Sepak terjang dunia perfilman Indonesia di kancah internasional memang bukan hal baru dan tidak diragukan lagi. Namun, media mainstream dalam negeri sepertinya kurang menyoroti hal ini sebelumnya. Kabar kualitas film indie Indonesia naik daun setelah tanyangnya film seperti “Penyalin Cahaya” dan “Yuni”. Keduanya sama-sama unjuk gigi pada ajang festival film internasional yang berbeda, yaitu Busan International Film Festival dan Toronto International Film Festival pada akhir 2021 lalu. Film ini kemudian tayang di layar lebar Indonesia pada awal tahun 2022.
Berkembangnya platform streaming online yang menayangkan film lokal membuat antusiasme masyarakat Indonesia pun meningkat. Tidak hanya film berdurasi panjang, film berjenis web series pun saat ini digandrungi masyarakat umum. Jika dibandingkan dengan dulu, saat ini film-film dalam negeri sudah memiliki kualitas yang jauh lebih baik dari era sebelumnya. Tak jarang, hal ini menuntut rumah produksi lokal bekerja sama dengan negara lain. Contohnya film “Sunyi” pada tahun 2019 yang bekerja sama dengan salah satu rumah produksi besar Korea dengan memberikan sentuhan berbeda pada sinematografinya.

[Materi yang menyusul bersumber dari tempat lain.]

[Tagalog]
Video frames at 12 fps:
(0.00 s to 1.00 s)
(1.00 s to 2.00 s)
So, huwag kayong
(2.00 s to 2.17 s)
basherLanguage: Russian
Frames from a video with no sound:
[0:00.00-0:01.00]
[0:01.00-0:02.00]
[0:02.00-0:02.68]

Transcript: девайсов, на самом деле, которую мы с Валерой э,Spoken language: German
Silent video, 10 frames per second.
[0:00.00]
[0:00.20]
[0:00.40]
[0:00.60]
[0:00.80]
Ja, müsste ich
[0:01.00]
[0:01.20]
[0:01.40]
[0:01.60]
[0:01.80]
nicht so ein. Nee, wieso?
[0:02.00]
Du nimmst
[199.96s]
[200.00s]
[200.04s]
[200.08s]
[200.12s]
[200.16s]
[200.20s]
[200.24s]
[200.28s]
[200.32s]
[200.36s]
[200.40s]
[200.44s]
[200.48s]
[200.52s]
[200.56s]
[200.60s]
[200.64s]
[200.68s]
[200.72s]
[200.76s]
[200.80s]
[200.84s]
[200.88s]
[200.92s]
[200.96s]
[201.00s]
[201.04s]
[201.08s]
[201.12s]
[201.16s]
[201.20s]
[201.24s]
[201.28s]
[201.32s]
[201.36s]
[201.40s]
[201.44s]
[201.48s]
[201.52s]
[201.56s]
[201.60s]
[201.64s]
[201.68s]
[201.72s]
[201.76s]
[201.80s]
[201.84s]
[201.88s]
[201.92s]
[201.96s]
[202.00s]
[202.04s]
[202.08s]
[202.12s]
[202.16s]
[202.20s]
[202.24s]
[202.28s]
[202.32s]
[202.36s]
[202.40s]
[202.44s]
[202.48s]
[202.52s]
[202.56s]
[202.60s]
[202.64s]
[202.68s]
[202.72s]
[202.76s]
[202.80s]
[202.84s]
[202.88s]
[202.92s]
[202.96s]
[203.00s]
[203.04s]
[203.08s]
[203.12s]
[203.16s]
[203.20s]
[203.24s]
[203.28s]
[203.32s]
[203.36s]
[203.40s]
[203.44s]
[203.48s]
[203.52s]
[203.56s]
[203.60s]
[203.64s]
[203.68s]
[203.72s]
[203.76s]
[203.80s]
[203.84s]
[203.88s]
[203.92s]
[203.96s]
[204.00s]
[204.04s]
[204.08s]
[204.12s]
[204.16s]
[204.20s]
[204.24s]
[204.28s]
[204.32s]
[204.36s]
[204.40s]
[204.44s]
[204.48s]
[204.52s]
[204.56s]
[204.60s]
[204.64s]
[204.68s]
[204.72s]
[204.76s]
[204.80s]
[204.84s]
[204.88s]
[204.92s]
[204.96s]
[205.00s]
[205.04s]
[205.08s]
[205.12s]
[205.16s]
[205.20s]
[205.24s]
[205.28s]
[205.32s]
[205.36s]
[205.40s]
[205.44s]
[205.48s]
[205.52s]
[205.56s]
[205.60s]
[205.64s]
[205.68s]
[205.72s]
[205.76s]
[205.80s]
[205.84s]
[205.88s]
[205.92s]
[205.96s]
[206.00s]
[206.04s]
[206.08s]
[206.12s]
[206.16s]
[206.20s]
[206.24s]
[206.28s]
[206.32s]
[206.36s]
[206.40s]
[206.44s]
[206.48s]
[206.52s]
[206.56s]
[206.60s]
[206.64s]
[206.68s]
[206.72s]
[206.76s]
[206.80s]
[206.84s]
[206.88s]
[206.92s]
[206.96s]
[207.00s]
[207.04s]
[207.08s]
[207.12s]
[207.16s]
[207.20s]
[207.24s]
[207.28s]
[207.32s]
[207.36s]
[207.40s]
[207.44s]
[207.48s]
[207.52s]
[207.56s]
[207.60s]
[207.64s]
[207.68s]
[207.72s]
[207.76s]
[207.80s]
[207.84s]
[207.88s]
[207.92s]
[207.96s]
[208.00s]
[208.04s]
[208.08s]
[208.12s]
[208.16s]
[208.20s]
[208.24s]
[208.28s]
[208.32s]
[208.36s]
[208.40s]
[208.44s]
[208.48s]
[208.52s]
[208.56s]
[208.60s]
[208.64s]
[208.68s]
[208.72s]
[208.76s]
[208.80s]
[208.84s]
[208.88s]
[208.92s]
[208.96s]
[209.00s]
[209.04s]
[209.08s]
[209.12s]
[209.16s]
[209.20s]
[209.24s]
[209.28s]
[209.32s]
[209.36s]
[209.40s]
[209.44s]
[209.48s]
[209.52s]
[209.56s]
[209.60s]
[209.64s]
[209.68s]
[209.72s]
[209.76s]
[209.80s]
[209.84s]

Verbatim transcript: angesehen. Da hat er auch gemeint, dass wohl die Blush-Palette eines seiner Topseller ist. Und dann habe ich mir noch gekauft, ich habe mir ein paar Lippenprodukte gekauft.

Beberapa tahun lalu film Indonesia seperti ketagihan untuk memproduksi film-film horror dan drama romantis yang keduanya sangat monoton. Premis yang disuguhkan terlalu diulang-ulang. Sering kita jumpai mulai dari kisah rahasia keluarga yang ternyata memiliki rahasia pesugihan hingga cinta yang menyelipkan unsur religi di dalamnya dengan latar tempat luar negeri. Sungguh, film Indonesia sebenarnya bisa lebih daripada itu. Beberapa kali saya jumpai film dengan tema romantis, tetapi karena dapat dieksekusi dengan baik terciptalah film yang berbeda dan memberi angin segar.
“Love for Sale” merupakan film drama romantis 2018 yang memiliki premis seperti film “500 Days of Summer” menceritakan tentang si tokoh utama wanita yang ditampilkan sebagai main villain. Kesuksesan film “Love for Sale” dilanjutkan dengan sekuelnya, melanjutkan cerita tentang “kejahatan” pemeran utama wanitanya. Film kedua pun menurut saya sudah sukses menjadi penutup untuk cerita dengan menyisakan beberapa misteri yang belum terungkap untuk diinterpretasikan masing-masing. Namun, nyatanya tidak cukup sampai disitu, mereka terus memproduksi film hingga menjadi trilogi. Berbeda dengan kedua film sebelumnya, niat sang produser film ini bergaya distopia, tetapi karena eksekusi yang setengah-setengah menjadikan film ini layaknya sinetron kejar tayang dengan kesan mentah dan sia-sia.
Banyak aspek yang perlu dibenahi pada rumah produksi film lokal, misalnya riset tentang film yang belum matang. Tidak hanya itu, masalah-masalah ini salah satunya lahir dari penonton itu sendiri. Meskipun sudah banyak situs-situs legal untuk mengakses film, tetapi tak sedikit dari masyarakat yang masih memilih situs ilegal. Padahal, dengan kita memberi dukungan sekecil dengan menontonnya secara legal, kita dapat memberikan dukungan pada film-film lokal sehingga kedepan film berkualitas dalam negeri akan lebih banyak diproduksi.